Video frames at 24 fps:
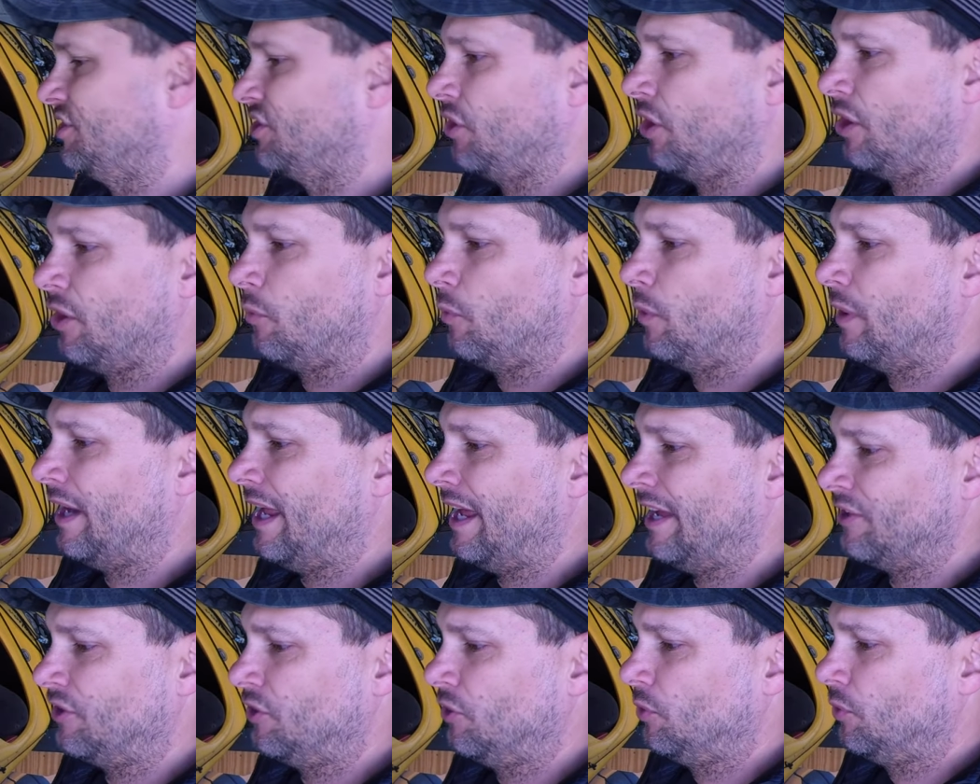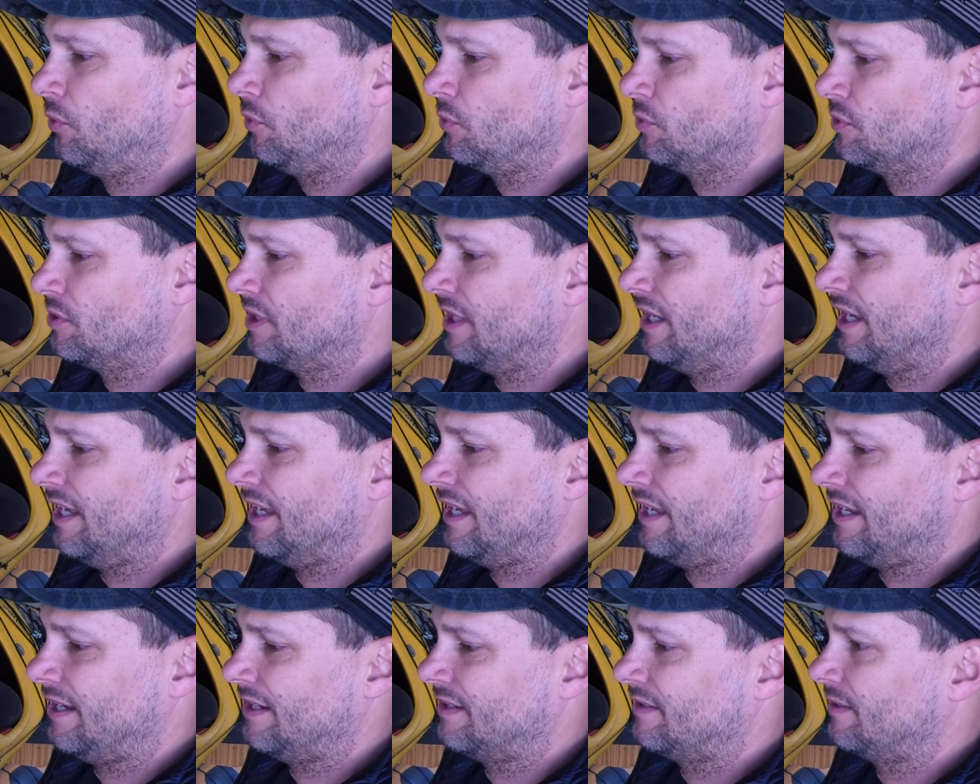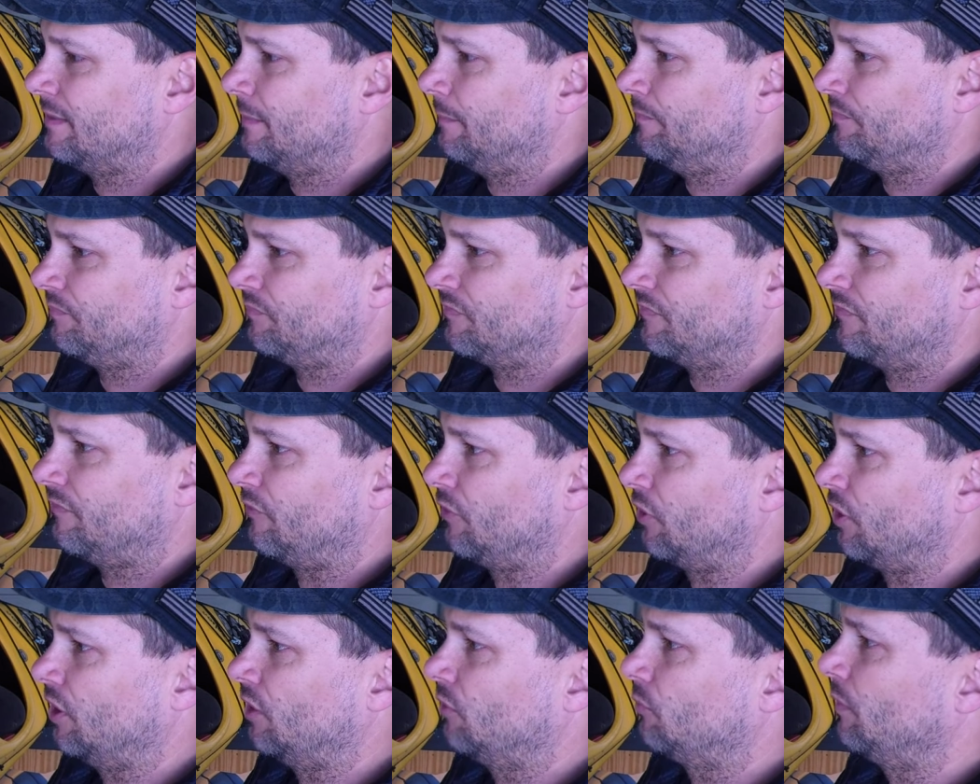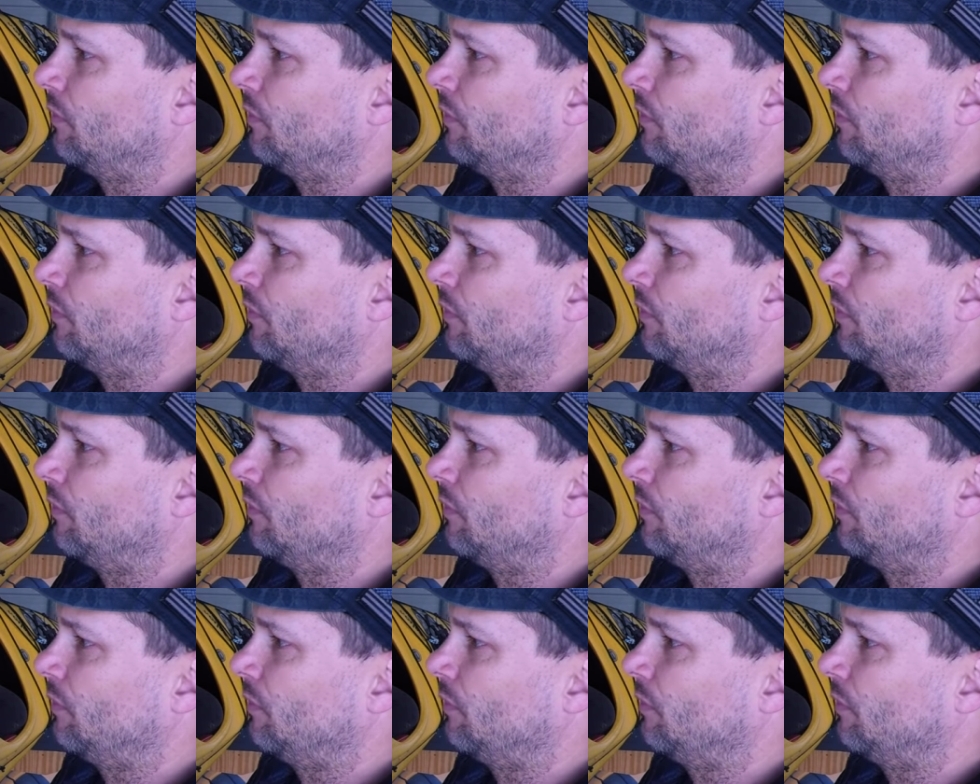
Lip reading: the only one I use, and for good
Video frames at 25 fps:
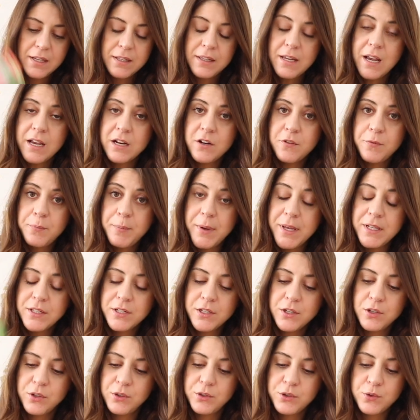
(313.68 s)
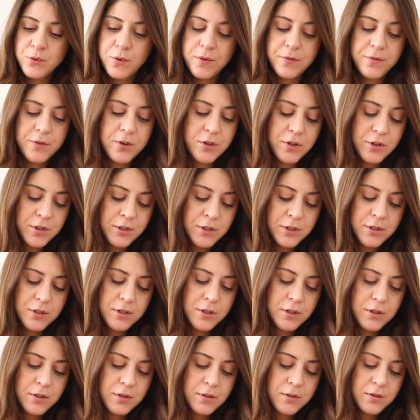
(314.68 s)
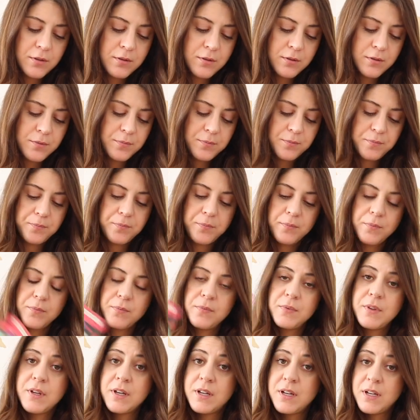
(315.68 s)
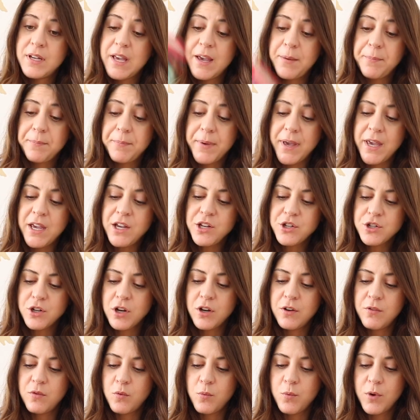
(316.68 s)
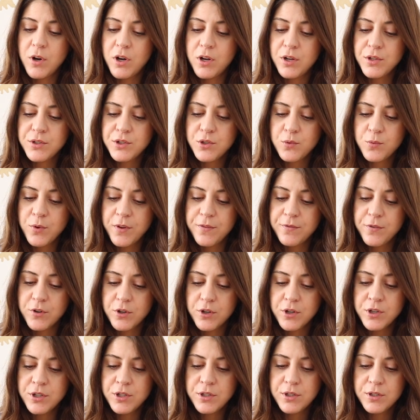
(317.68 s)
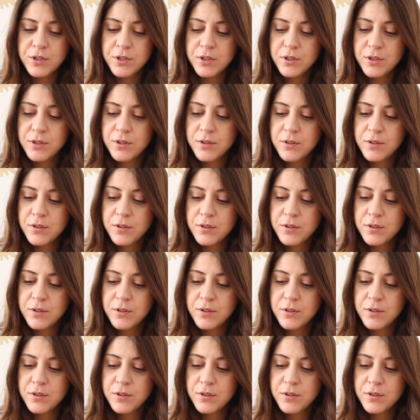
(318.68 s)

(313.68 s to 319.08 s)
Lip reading: Nine of Pentacles reversed. The Page of Wands reversed.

* * * * * * *

> [Requirement]
Copy out all the lines of the records that include "frames".

> [Result of the task]
Video frames at 24 fps:
Video frames at 25 fps:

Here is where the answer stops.